• [TO DO]: Write the lines below out exactly, dropping each picture.

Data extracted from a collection
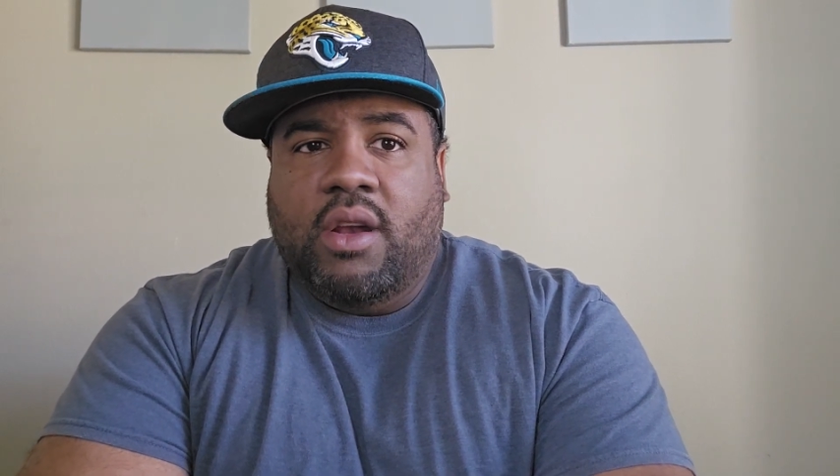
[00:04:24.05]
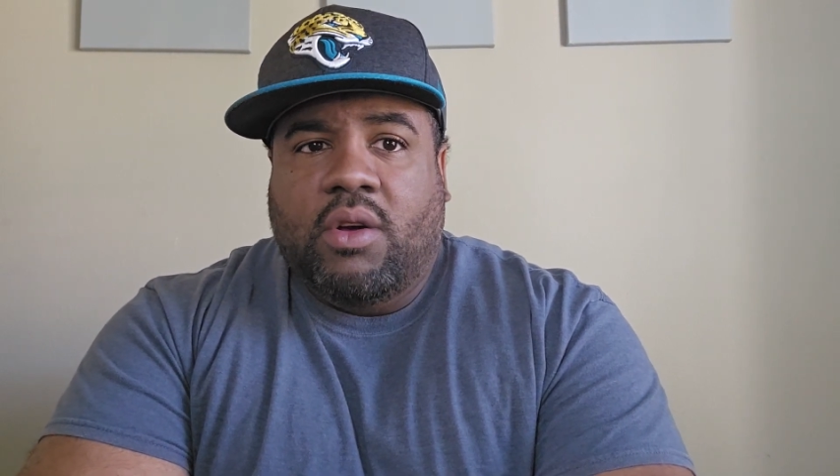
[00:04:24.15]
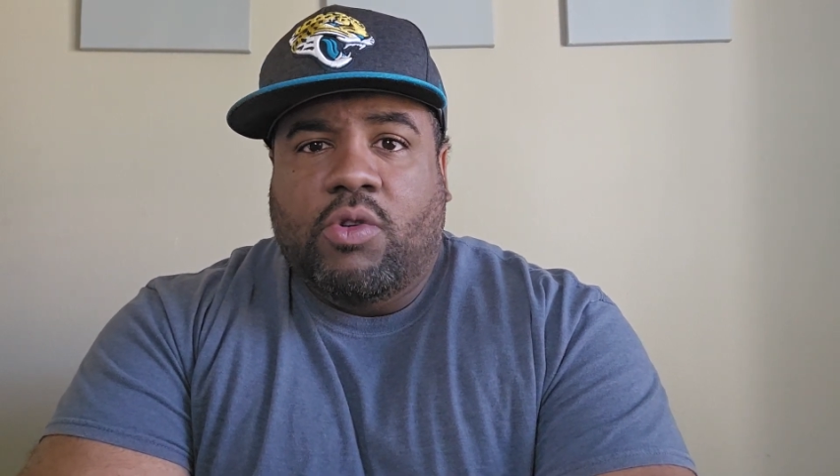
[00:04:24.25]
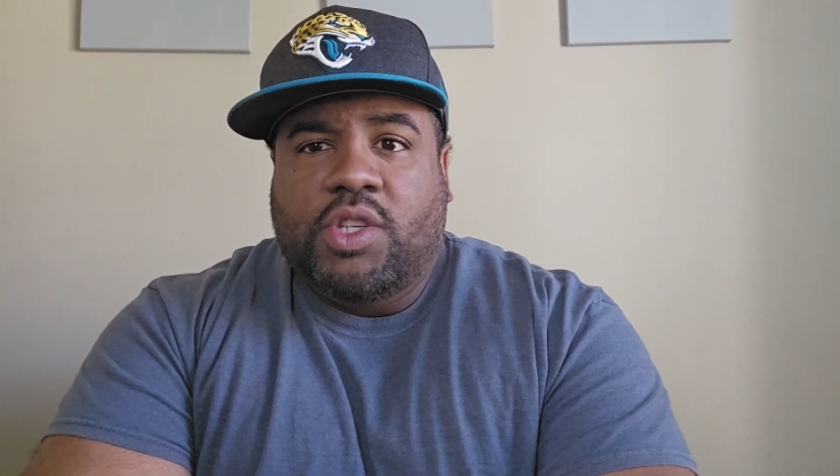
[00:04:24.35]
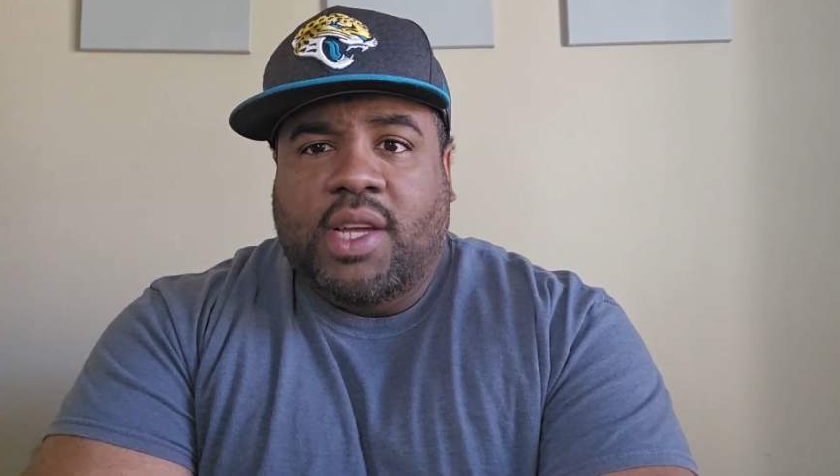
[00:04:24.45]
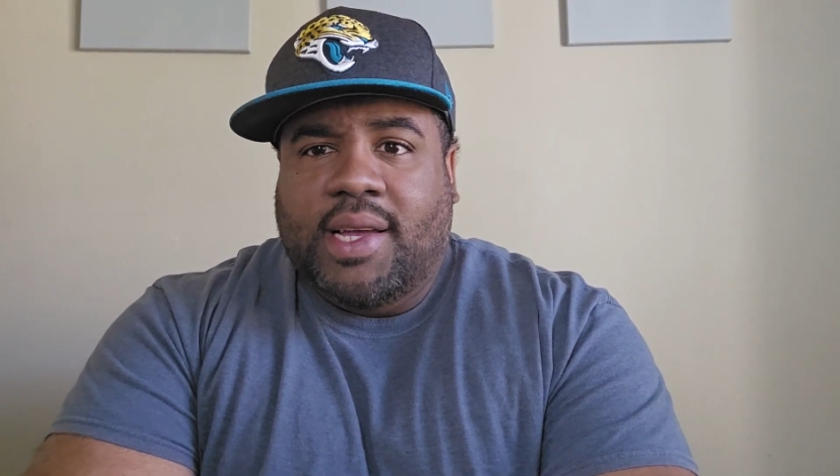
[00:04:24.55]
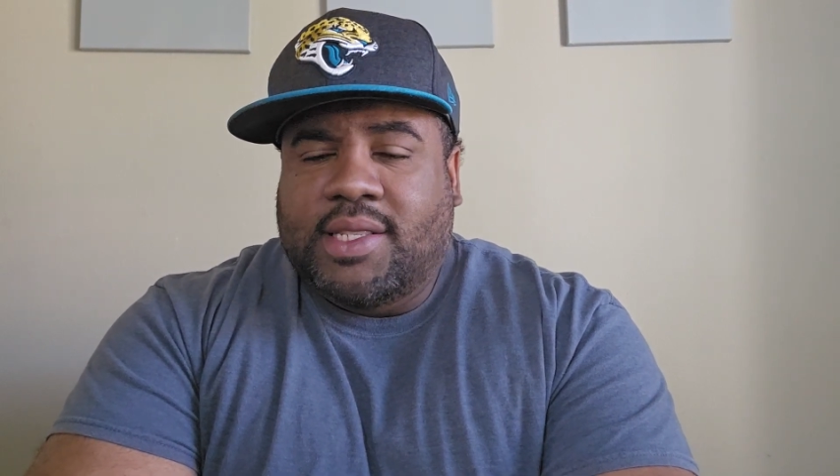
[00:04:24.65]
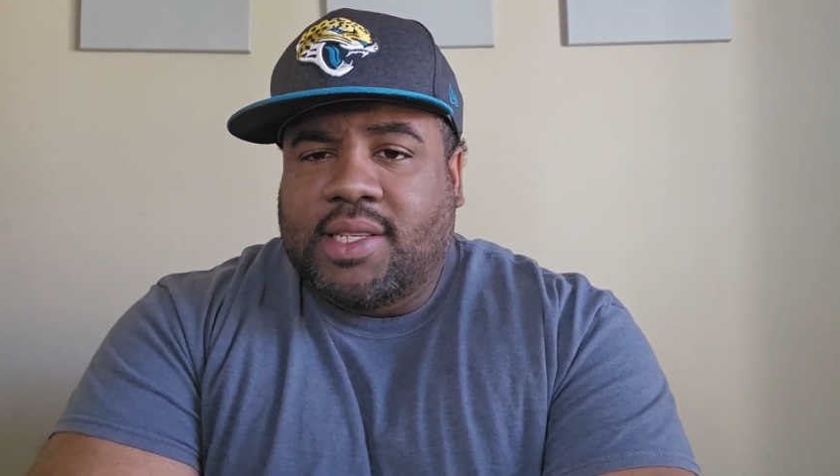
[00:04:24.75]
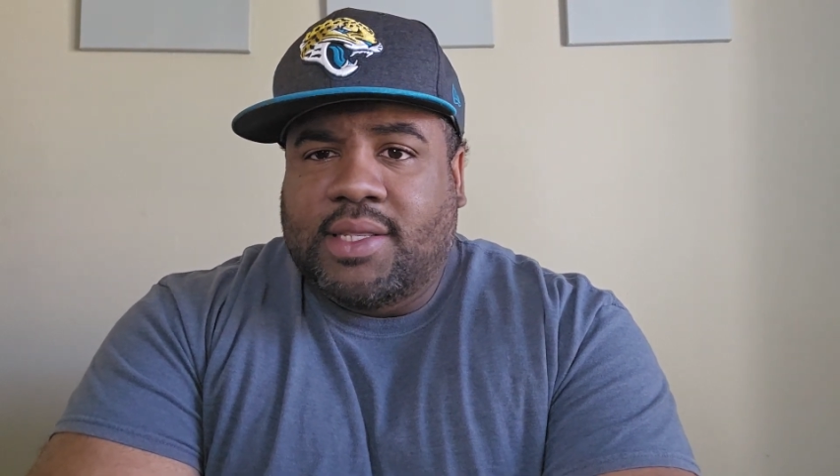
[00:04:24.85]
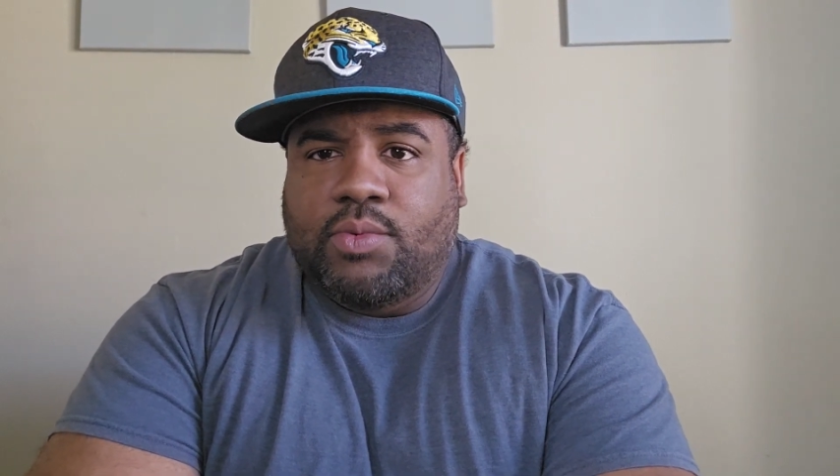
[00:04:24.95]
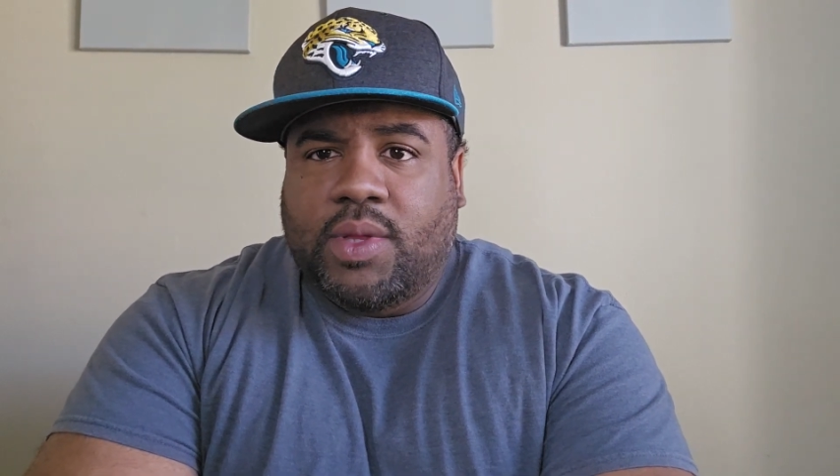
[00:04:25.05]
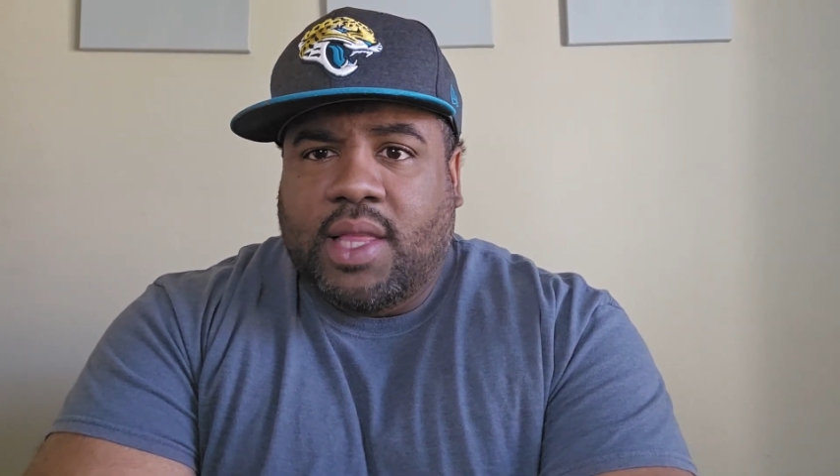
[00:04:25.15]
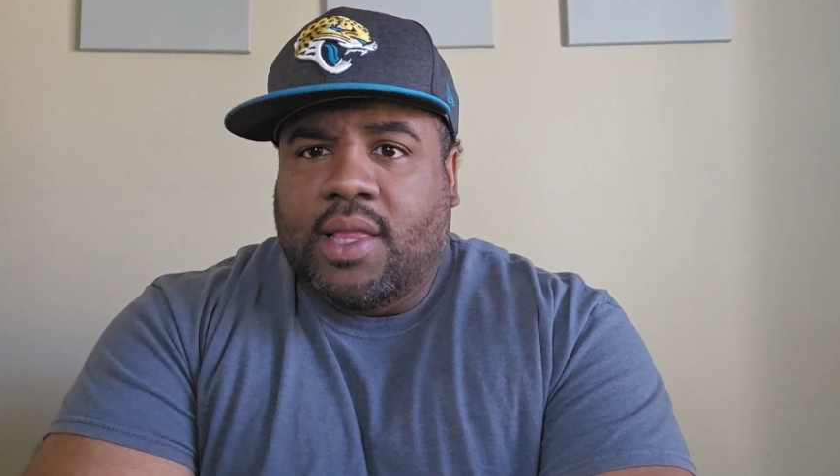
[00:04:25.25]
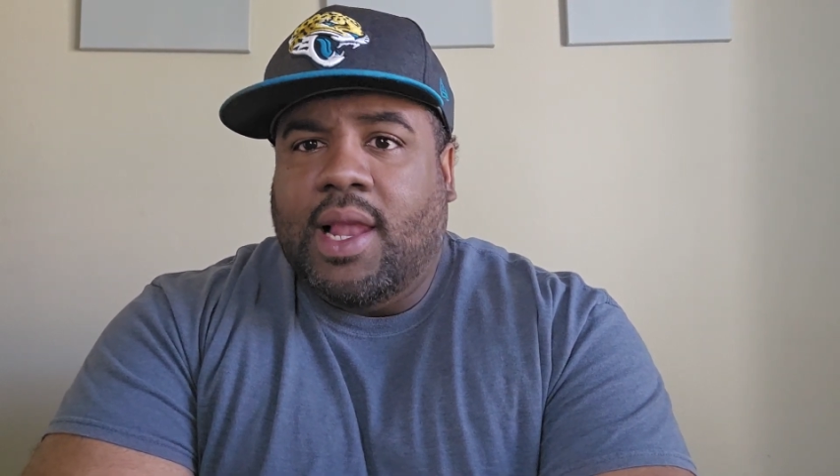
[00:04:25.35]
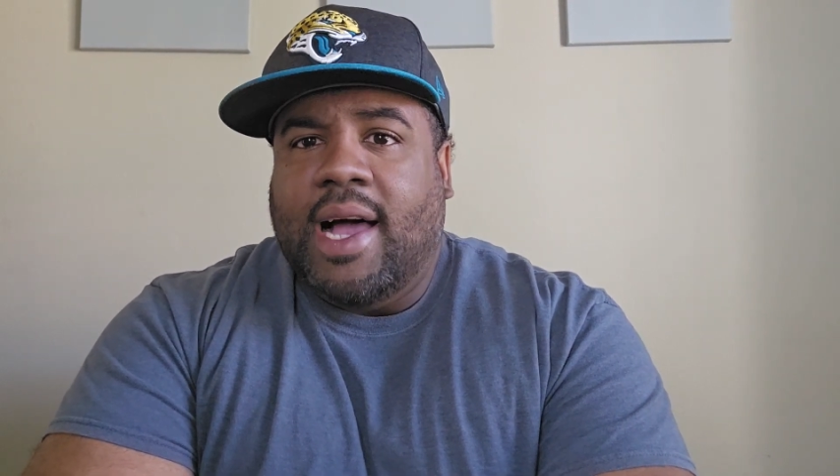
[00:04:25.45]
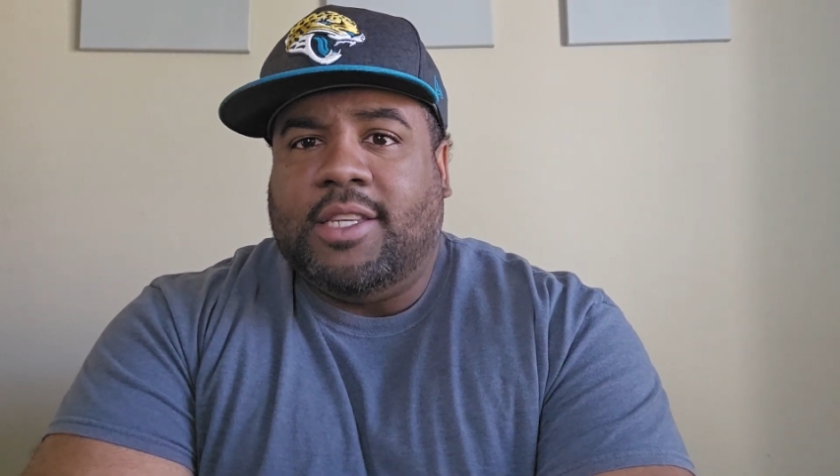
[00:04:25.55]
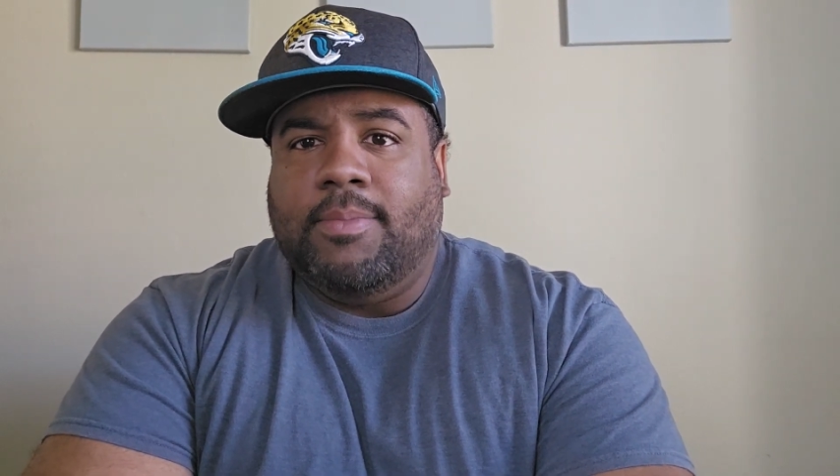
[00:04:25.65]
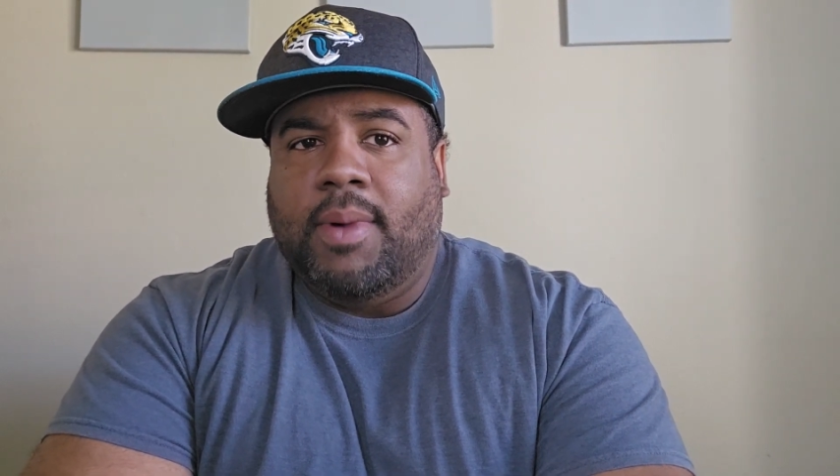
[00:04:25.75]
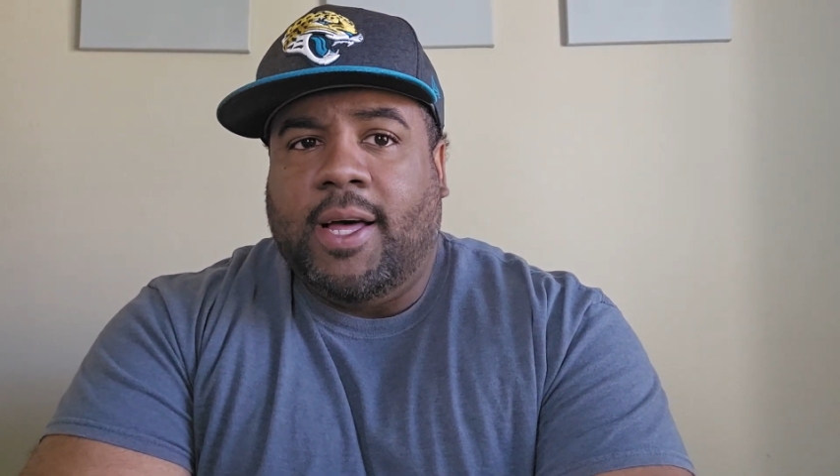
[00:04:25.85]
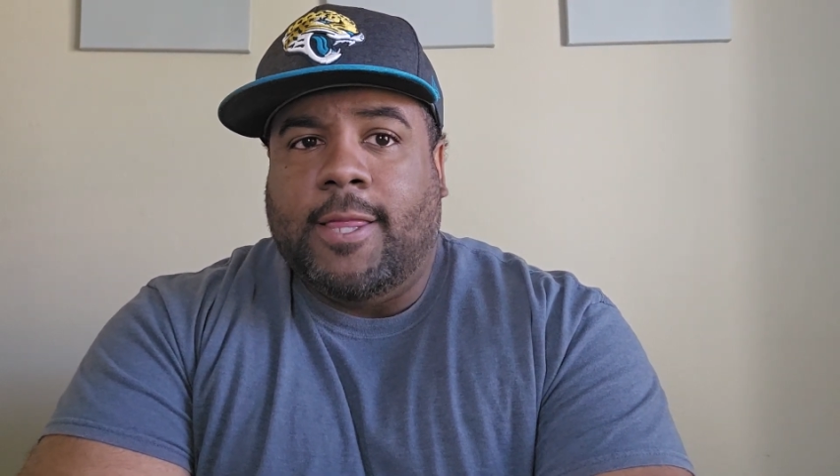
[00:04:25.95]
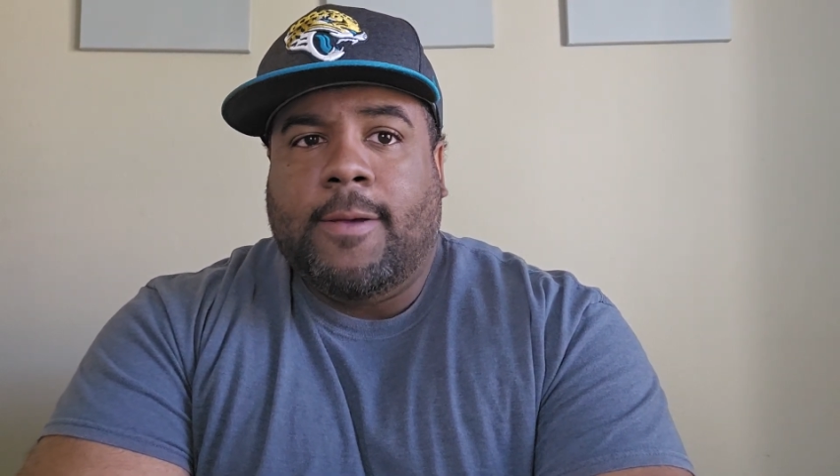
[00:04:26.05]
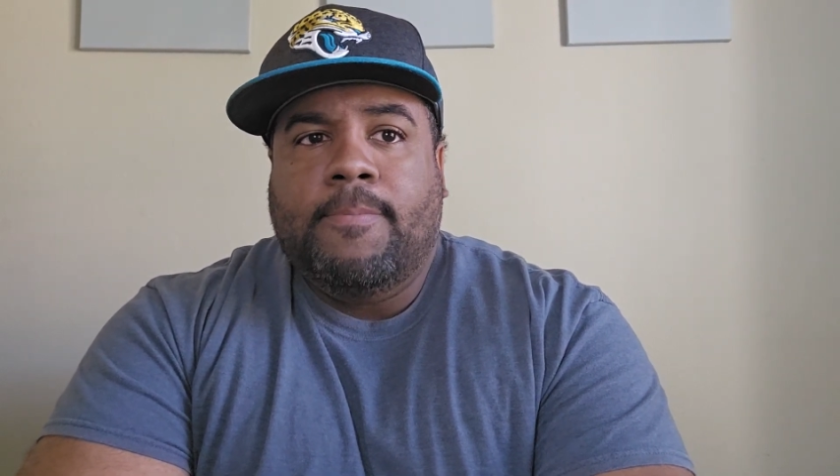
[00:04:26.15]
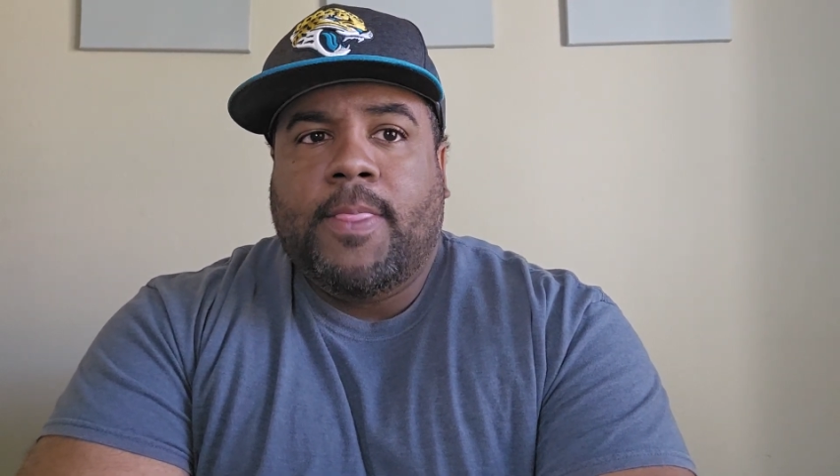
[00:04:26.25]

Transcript: negotiations within the last month.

• [OUTPUT OF THE EXERCISE]:
[00:04:24.05]
[00:04:24.15]
[00:04:24.25]
[00:04:24.35]
[00:04:24.45]
[00:04:24.55]
[00:04:24.65]
[00:04:24.75]
[00:04:24.85]
[00:04:24.95]
[00:04:25.05]
[00:04:25.15]
[00:04:25.25]
[00:04:25.35]
[00:04:25.45]
[00:04:25.55]
[00:04:25.65]
[00:04:25.75]
[00:04:25.85]
[00:04:25.95]
[00:04:26.05]
[00:04:26.15]
[00:04:26.25]

Transcript: negotiations within the last month.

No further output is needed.